3 cups bread flour (375 gr)
1 envelope yeast (2 1/4 tbsp. or 7gr)
1 tsp. salt (4 gr)
1 tbsp. sugar (12.5 gr)
1 cup water (240 ml)
2 tbsp. sesame oil (30 ml)
1 egg, beaten with 1 tbsp. (15 ml) milk
¼ cup toasted sesame seeds (35 gr)
In a large bowl, combine the bread flour, yeast, salt and sugar. Stir to combine, and then add water and sesame oil. Continue to stir to combine and begin to knead the dough as it comes together. (You may need to add a spoonful more flour or water to get the right firmness for kneading.)
Knead the dough by hand for 8-10 minutes on a floured surface or knead by using the dough hook attachment in an electric mixer for 4-5 minutes.
Coat the interior of a large clean bowl with vegetable oil, and place the kneaded dough in the bowl, turning several times to coat the dough with vegetable oil. Place in a warm area (about 70°-80° F (21°-26°C) and allow to rise for 45 minutes. Punch down, and allow to rise for another 45 minutes.

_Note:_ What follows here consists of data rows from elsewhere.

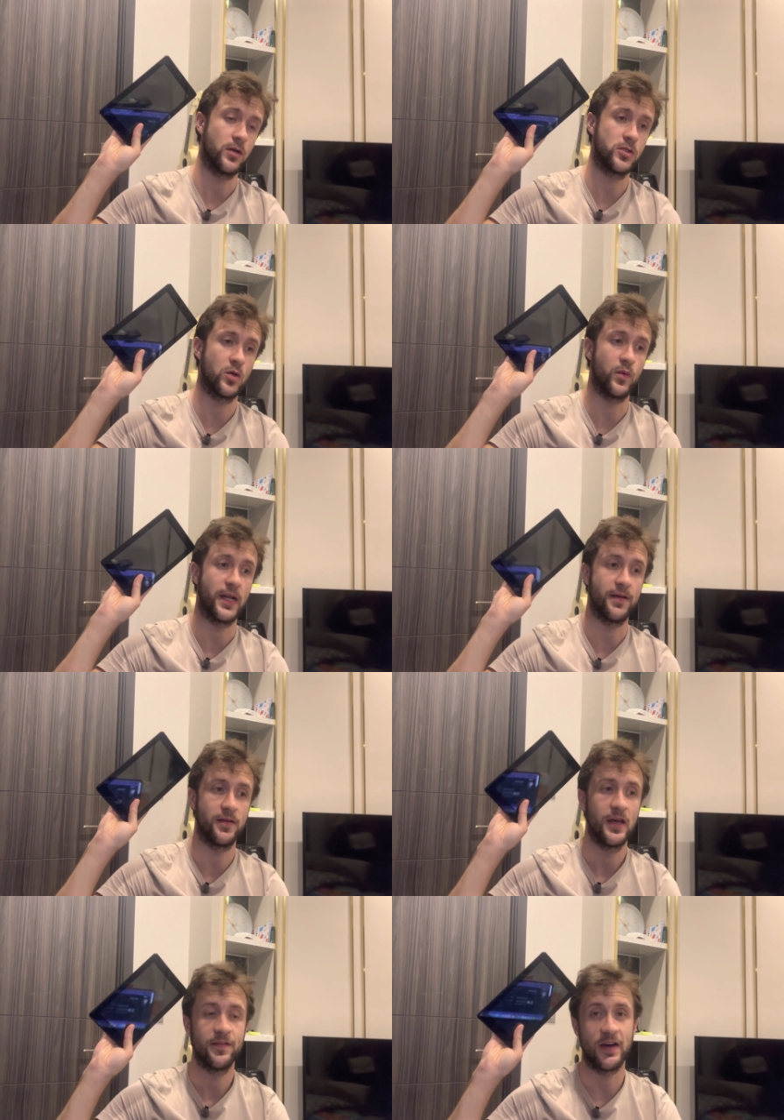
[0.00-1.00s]
So when I
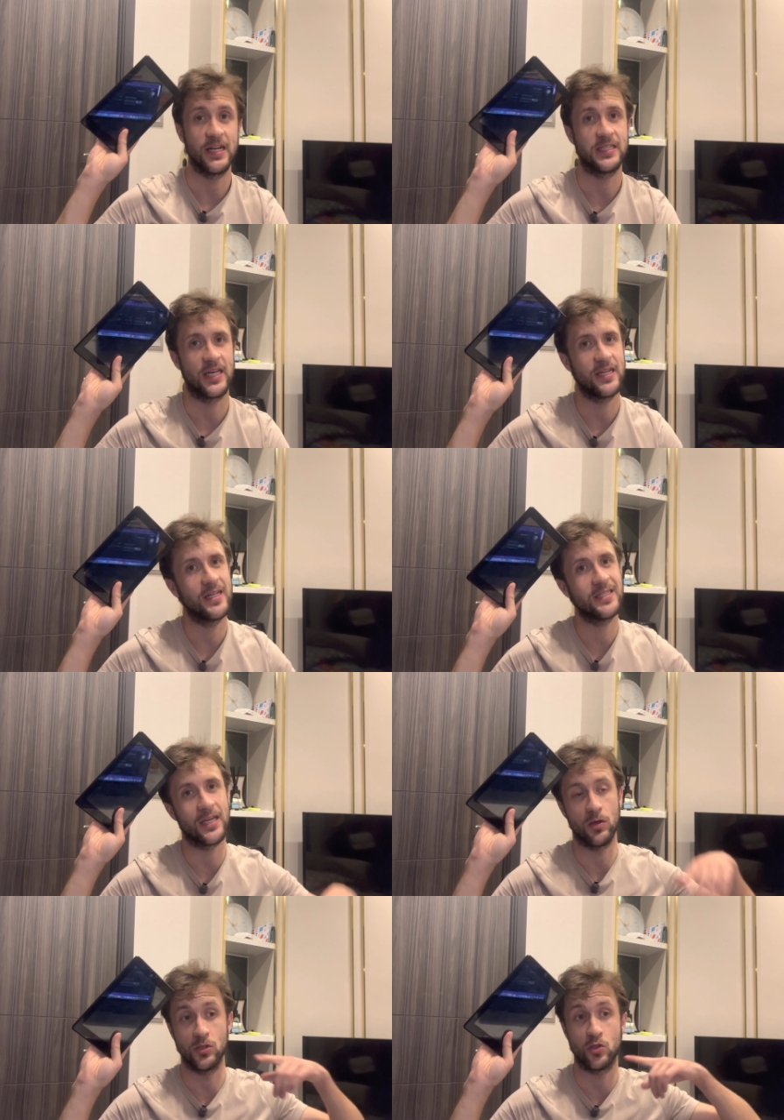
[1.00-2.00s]
find a sentence,
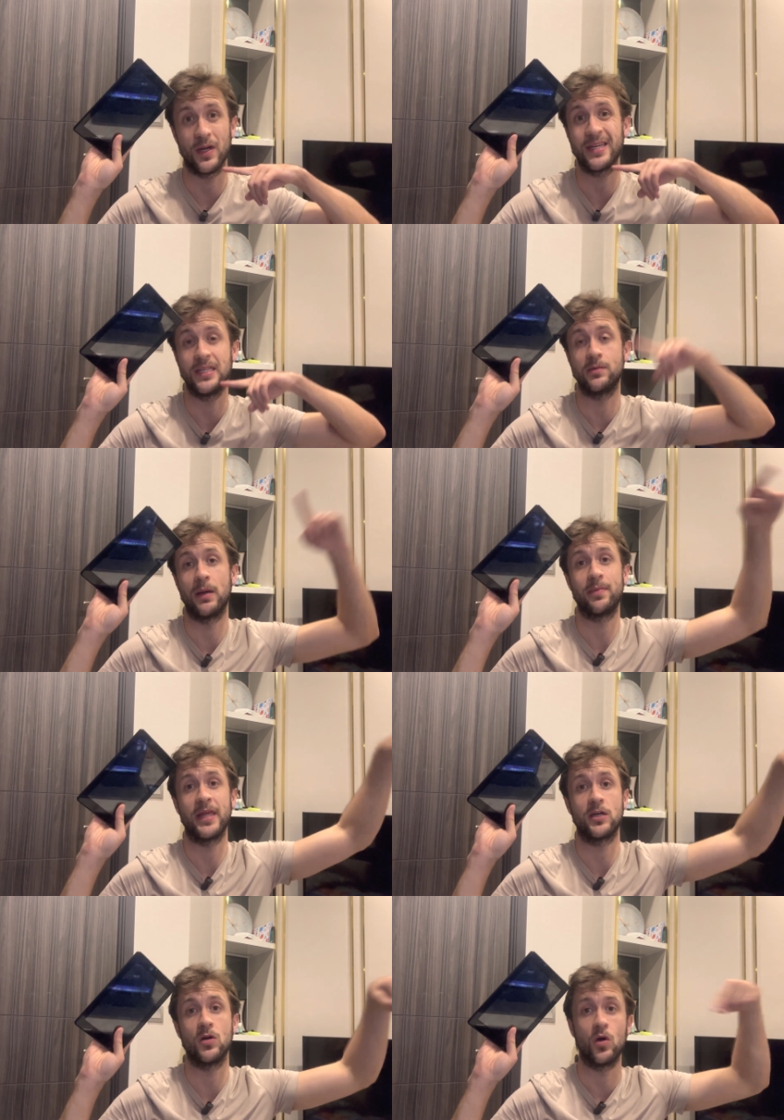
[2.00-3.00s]
it goes directly into my
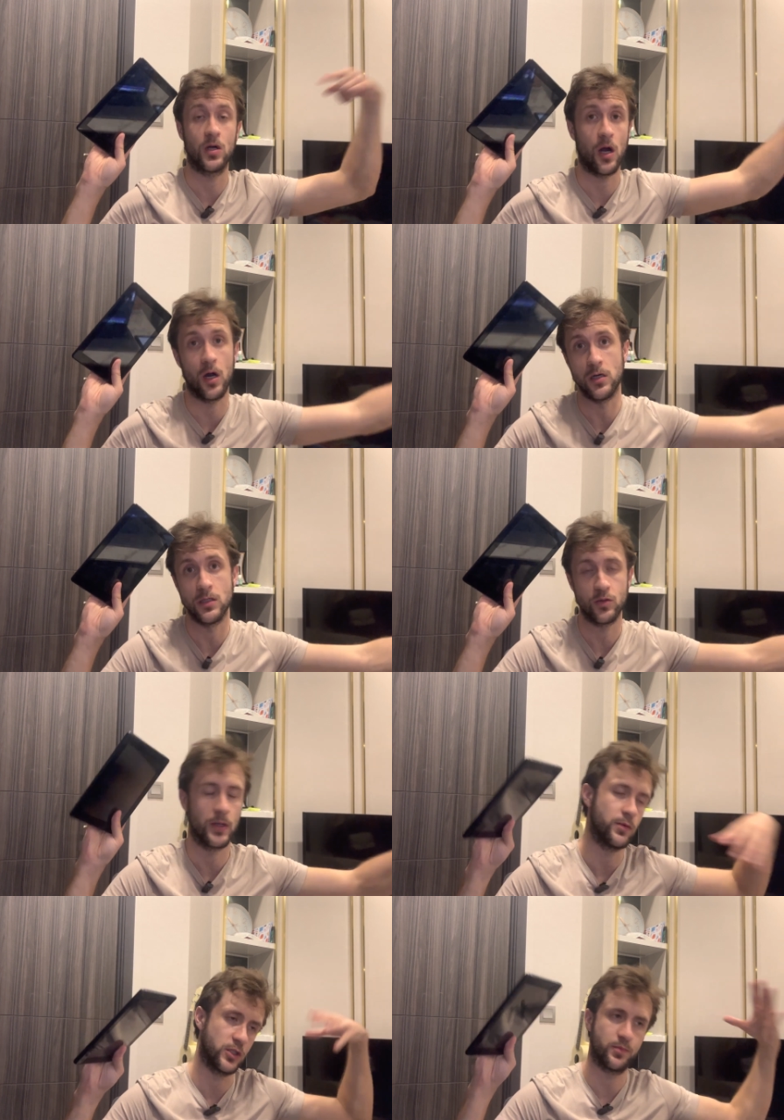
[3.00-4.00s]
Pleco cards,
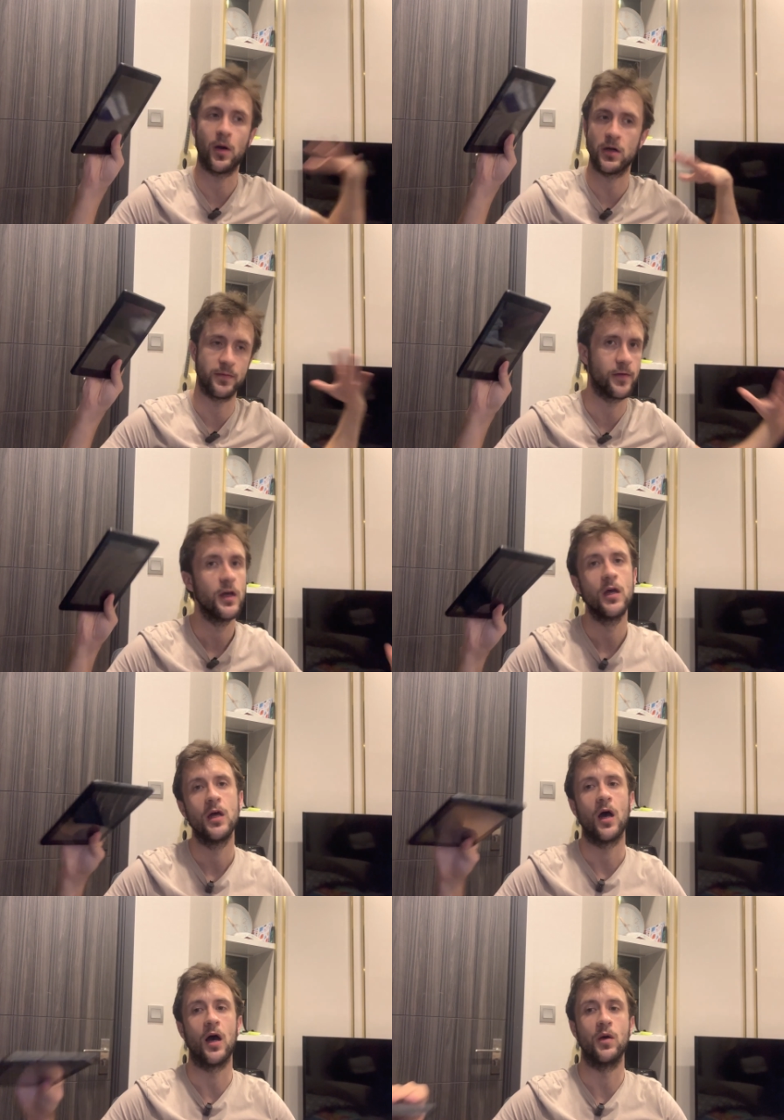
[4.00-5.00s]
right, which is part of,
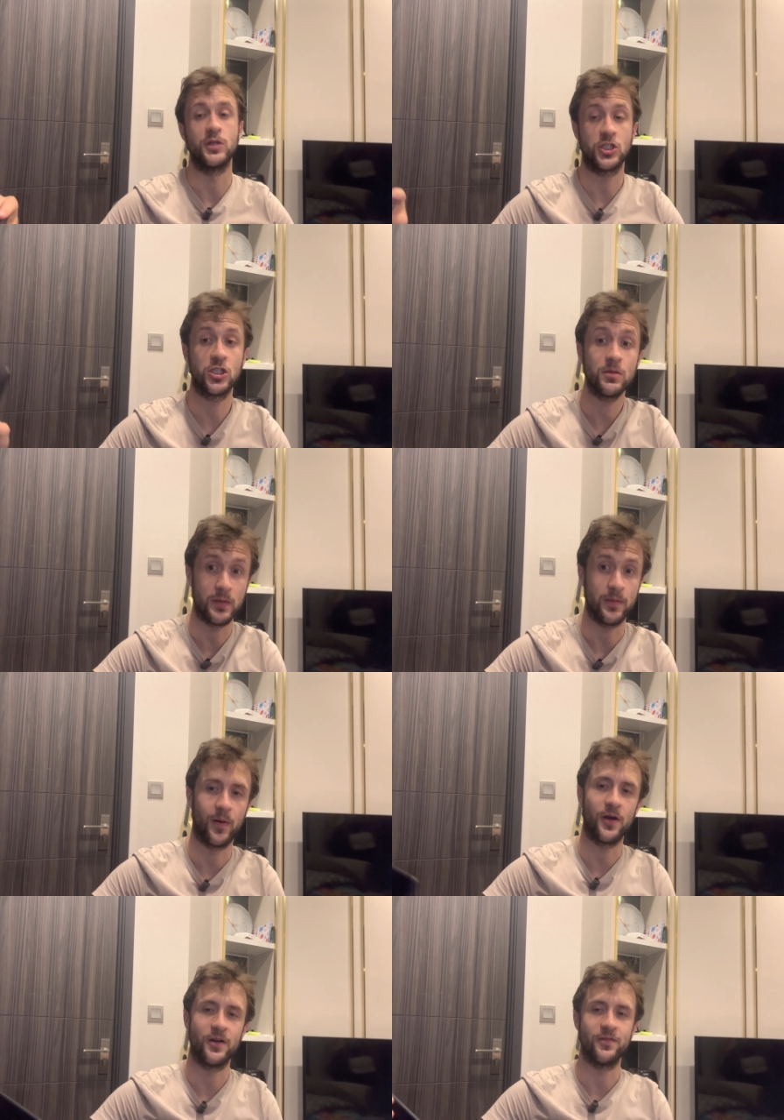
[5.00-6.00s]
which should be
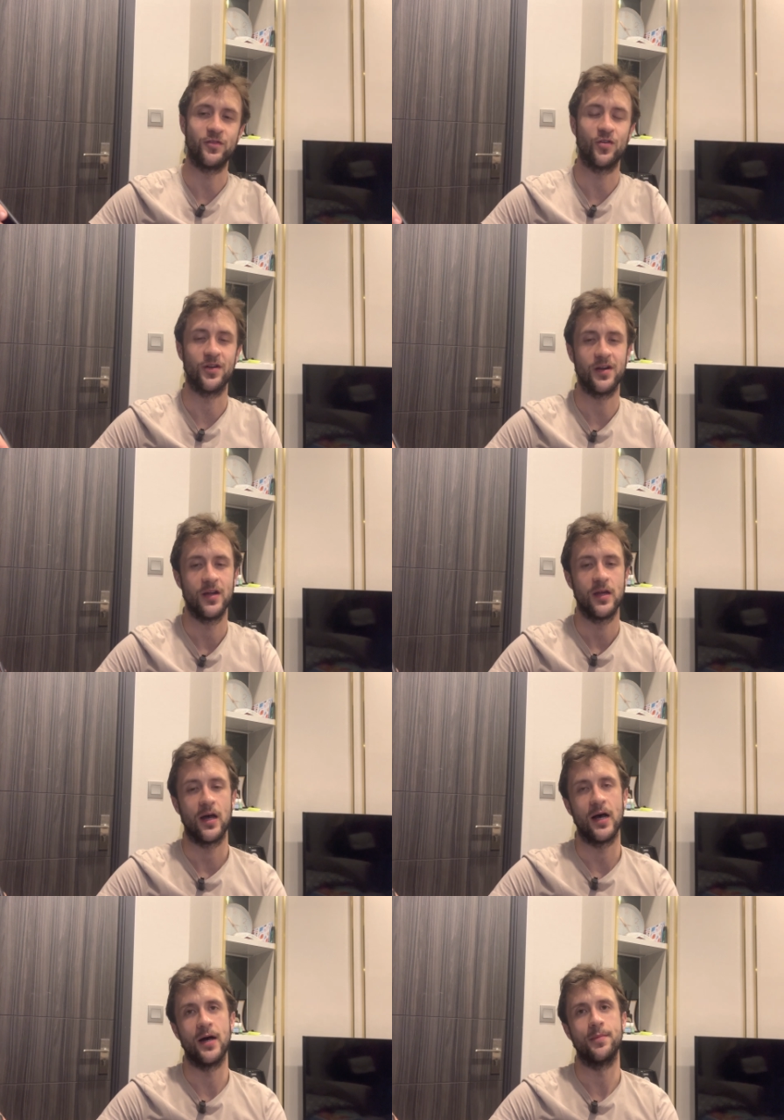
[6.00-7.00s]
part of your
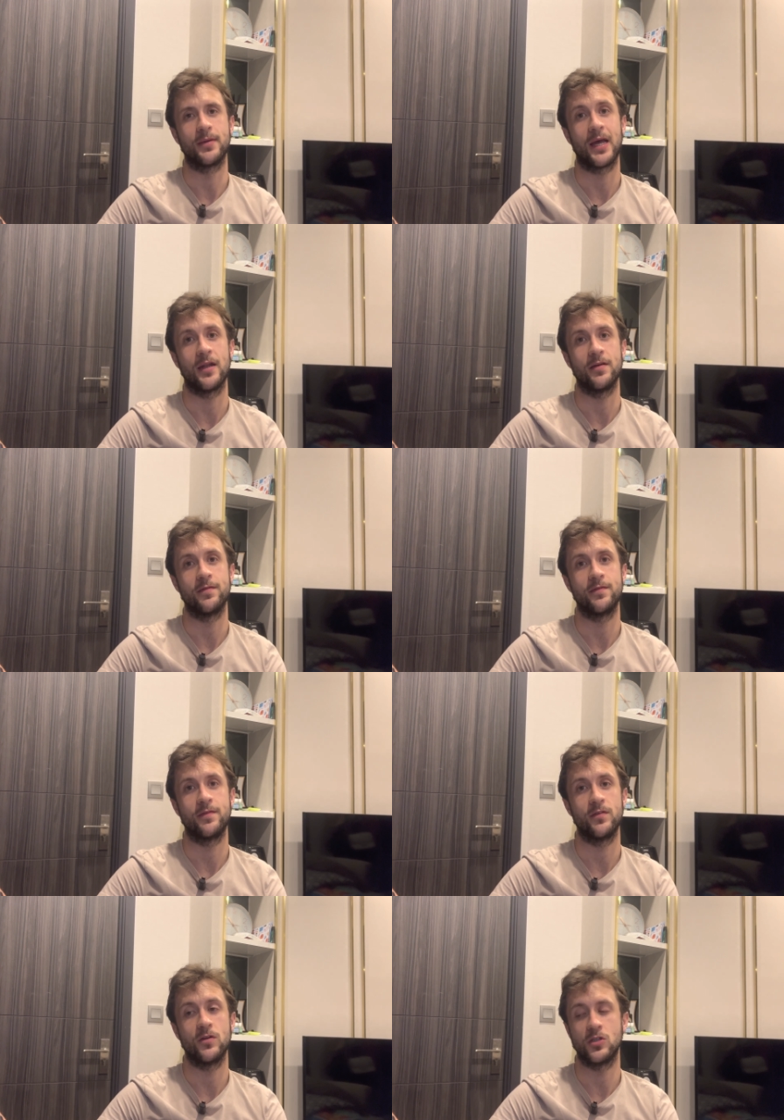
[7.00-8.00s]
kind of
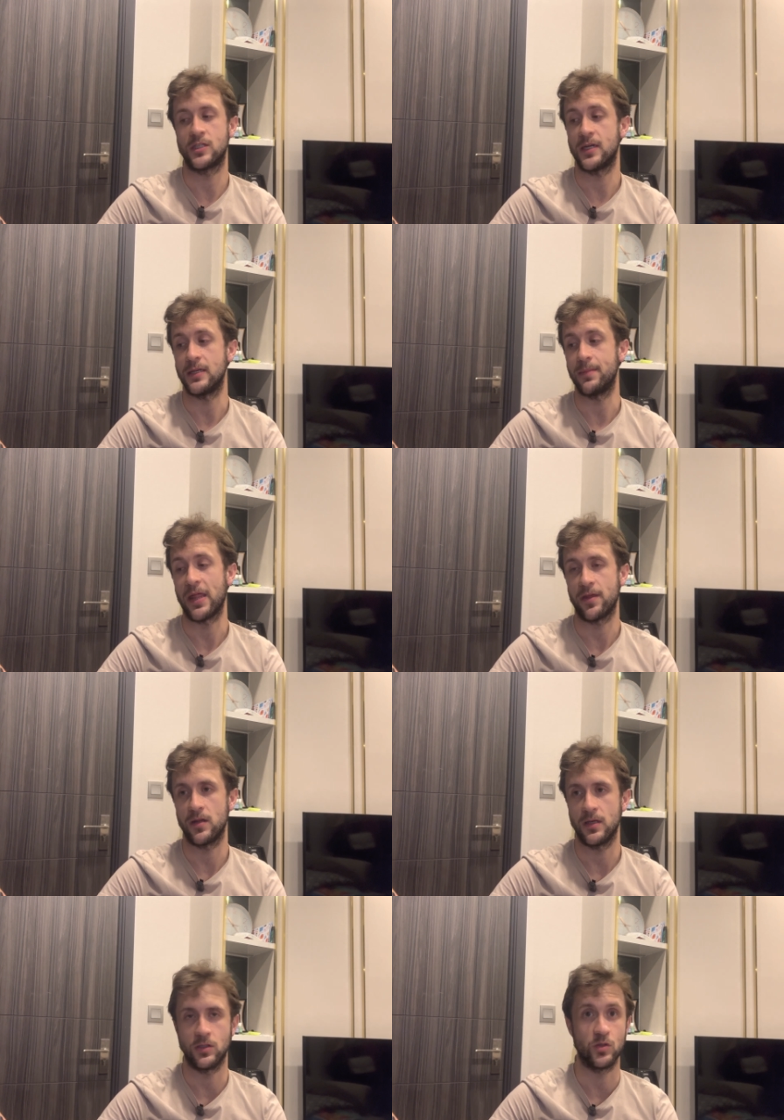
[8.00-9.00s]
your study method,
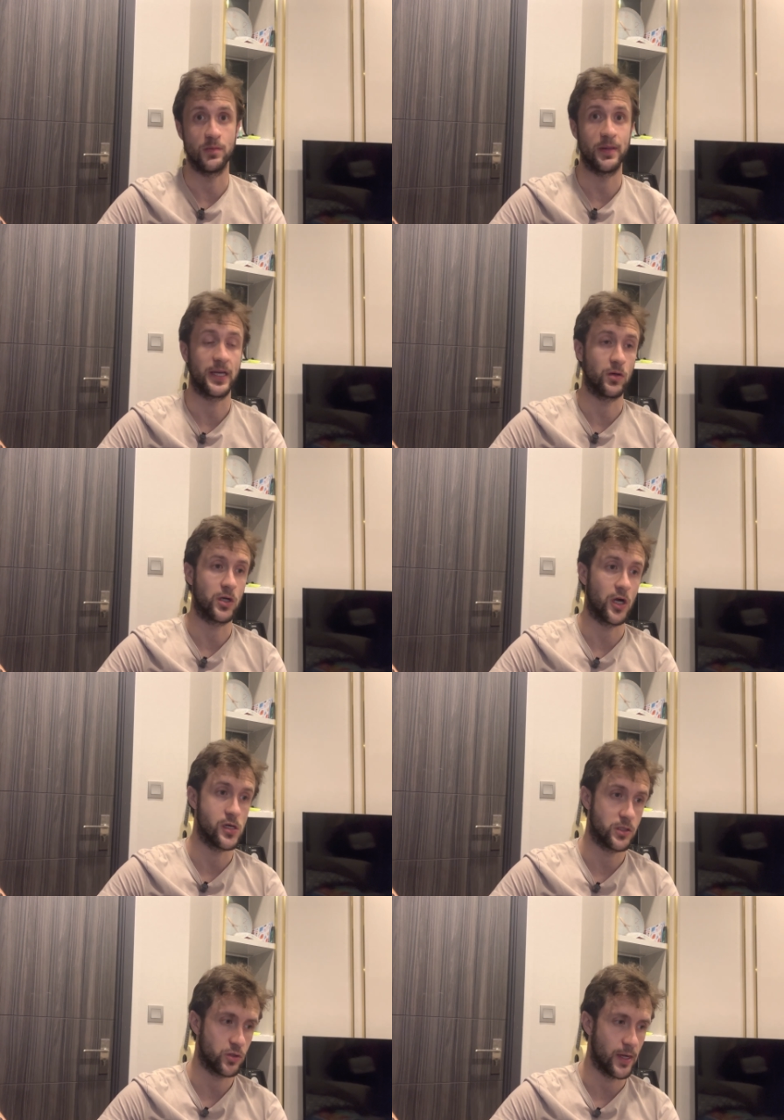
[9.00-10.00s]
is using Pleco
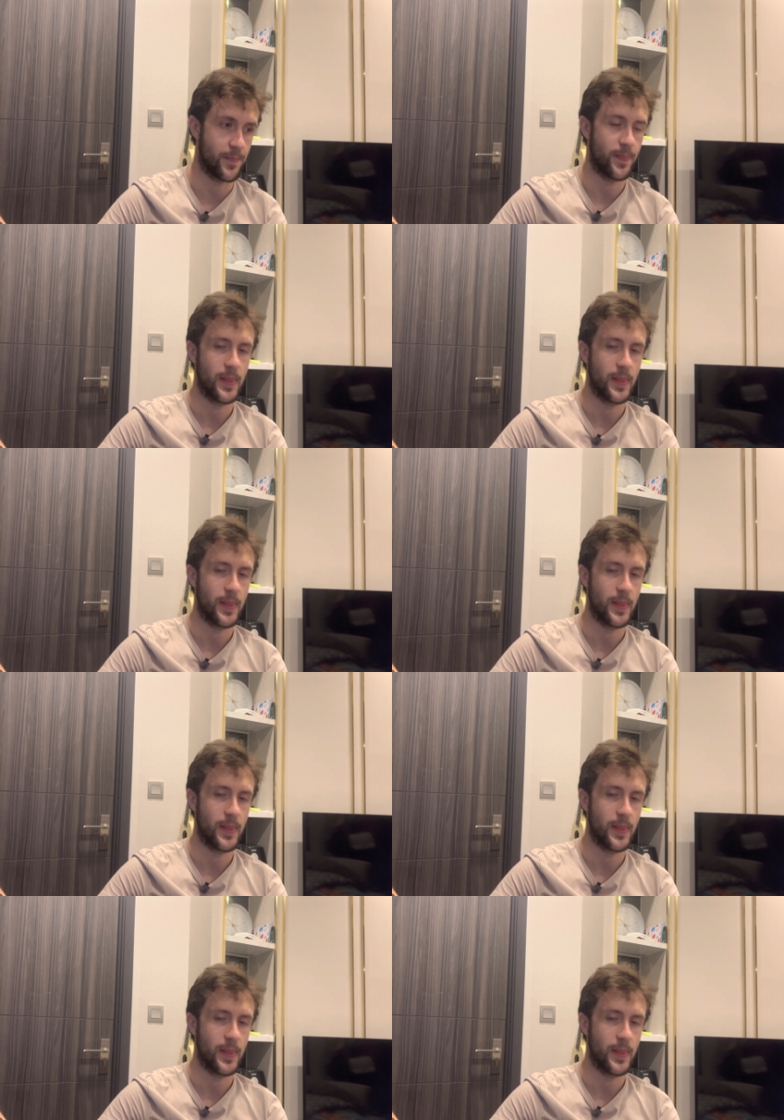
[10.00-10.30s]
cards, right,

Punch down again and divide the dough into three equal strips. Roll the strips into long pieces, about 2”x12” (5cm x 30 cm) cylinders. Pinch all three together at their tips, and then braid. Pinch together the tips again when finished braiding, and then tuck both tips under the braided bread to form a nice shape. Brush the bread with the beaten egg and milk mixture, and then top with toasted sesame seeds.
Allow to rise again on a baking sheet lined with parchment paper for another 45 minutes. Meanwhile, preheat your oven to 400°F (204°C).
After the bread has completed the 3rd rise, bake in the preheated oven for 25-30 minutes, until the crust is golden and crisp. Cool completely before slicing.